▸ Description of the task: The expected output is every line of the data exactly as shown, minus the images.

(Data shown begins)

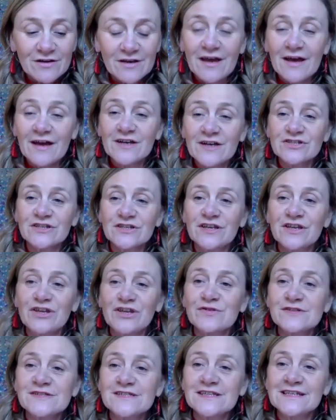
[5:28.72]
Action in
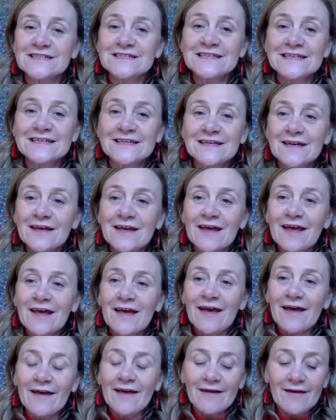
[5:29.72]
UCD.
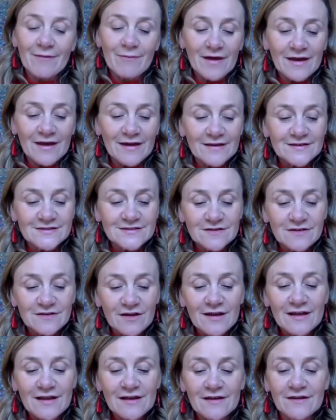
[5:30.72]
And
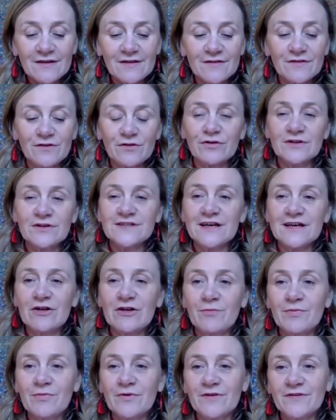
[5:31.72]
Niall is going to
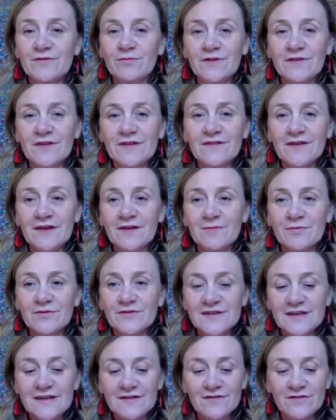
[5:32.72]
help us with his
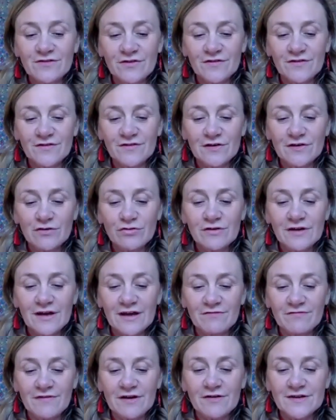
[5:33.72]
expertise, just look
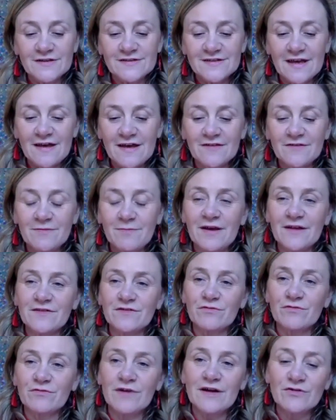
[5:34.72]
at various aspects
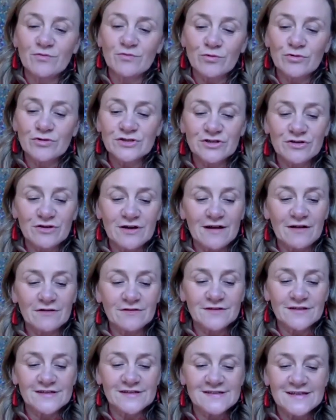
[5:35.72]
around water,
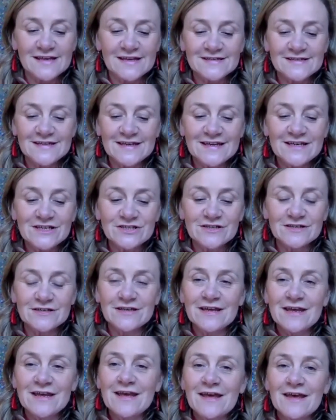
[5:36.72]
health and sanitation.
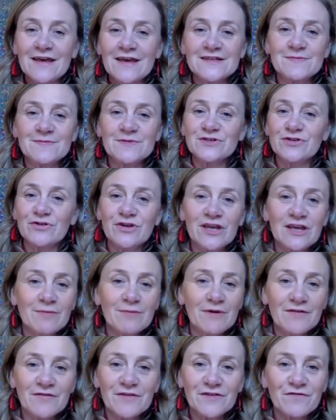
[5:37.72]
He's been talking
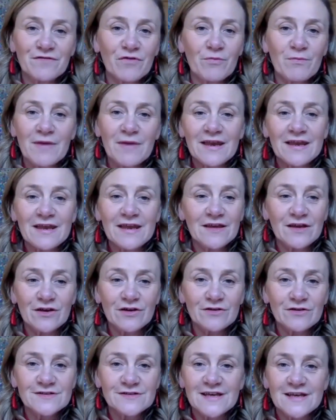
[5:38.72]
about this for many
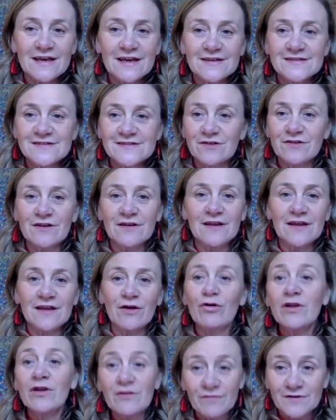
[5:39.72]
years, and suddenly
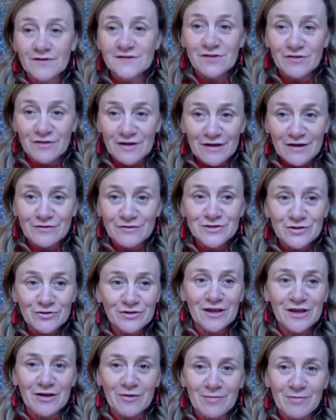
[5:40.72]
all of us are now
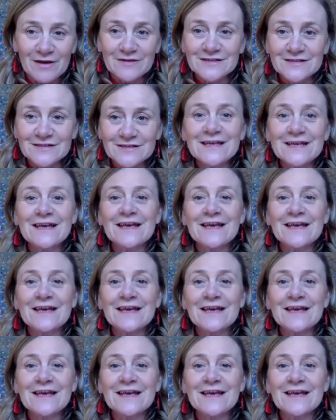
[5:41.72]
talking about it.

(Data shown ends)

▸ Task result:
[5:28.72]
Action in
[5:29.72]
UCD.
[5:30.72]
And
[5:31.72]
Niall is going to
[5:32.72]
help us with his
[5:33.72]
expertise, just look
[5:34.72]
at various aspects
[5:35.72]
around water,
[5:36.72]
health and sanitation.
[5:37.72]
He's been talking
[5:38.72]
about this for many
[5:39.72]
years, and suddenly
[5:40.72]
all of us are now
[5:41.72]
talking about it.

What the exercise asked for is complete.